Description of the task: The response should contain all of the data below, reproduced exactly, and no pictures.

Data records:
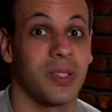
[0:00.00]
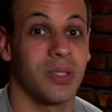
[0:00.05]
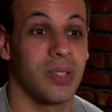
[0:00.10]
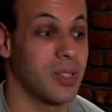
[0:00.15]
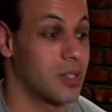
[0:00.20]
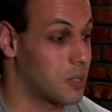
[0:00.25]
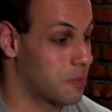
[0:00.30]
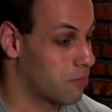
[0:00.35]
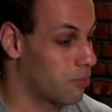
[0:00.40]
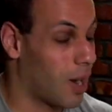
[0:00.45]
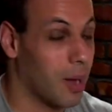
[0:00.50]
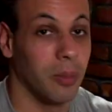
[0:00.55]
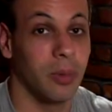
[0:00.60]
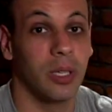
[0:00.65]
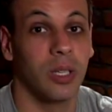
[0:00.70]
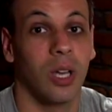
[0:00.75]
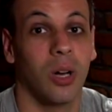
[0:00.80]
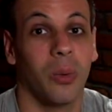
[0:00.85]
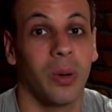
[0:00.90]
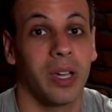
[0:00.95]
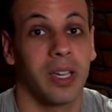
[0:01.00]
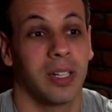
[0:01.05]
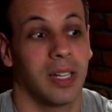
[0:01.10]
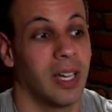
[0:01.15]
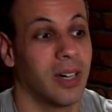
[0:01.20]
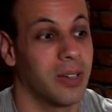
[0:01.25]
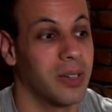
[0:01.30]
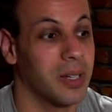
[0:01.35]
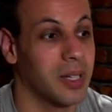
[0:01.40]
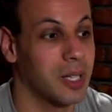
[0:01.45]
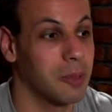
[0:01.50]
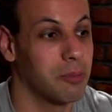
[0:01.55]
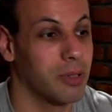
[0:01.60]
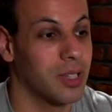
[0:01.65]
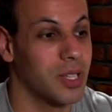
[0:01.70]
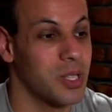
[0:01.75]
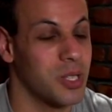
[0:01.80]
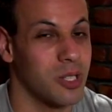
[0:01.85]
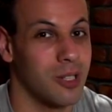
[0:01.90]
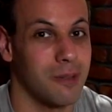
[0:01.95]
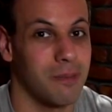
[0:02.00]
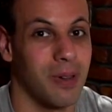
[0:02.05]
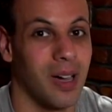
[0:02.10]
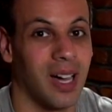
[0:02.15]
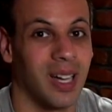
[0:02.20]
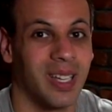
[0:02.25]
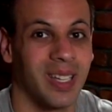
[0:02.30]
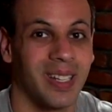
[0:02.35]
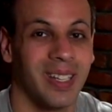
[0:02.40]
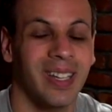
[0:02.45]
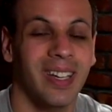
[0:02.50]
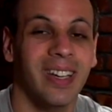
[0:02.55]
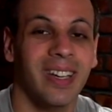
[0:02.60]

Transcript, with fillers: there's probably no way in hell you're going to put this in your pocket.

Result of the task:
[0:00.00]
[0:00.05]
[0:00.10]
[0:00.15]
[0:00.20]
[0:00.25]
[0:00.30]
[0:00.35]
[0:00.40]
[0:00.45]
[0:00.50]
[0:00.55]
[0:00.60]
[0:00.65]
[0:00.70]
[0:00.75]
[0:00.80]
[0:00.85]
[0:00.90]
[0:00.95]
[0:01.00]
[0:01.05]
[0:01.10]
[0:01.15]
[0:01.20]
[0:01.25]
[0:01.30]
[0:01.35]
[0:01.40]
[0:01.45]
[0:01.50]
[0:01.55]
[0:01.60]
[0:01.65]
[0:01.70]
[0:01.75]
[0:01.80]
[0:01.85]
[0:01.90]
[0:01.95]
[0:02.00]
[0:02.05]
[0:02.10]
[0:02.15]
[0:02.20]
[0:02.25]
[0:02.30]
[0:02.35]
[0:02.40]
[0:02.45]
[0:02.50]
[0:02.55]
[0:02.60]

Transcript, with fillers: there's probably no way in hell you're going to put this in your pocket.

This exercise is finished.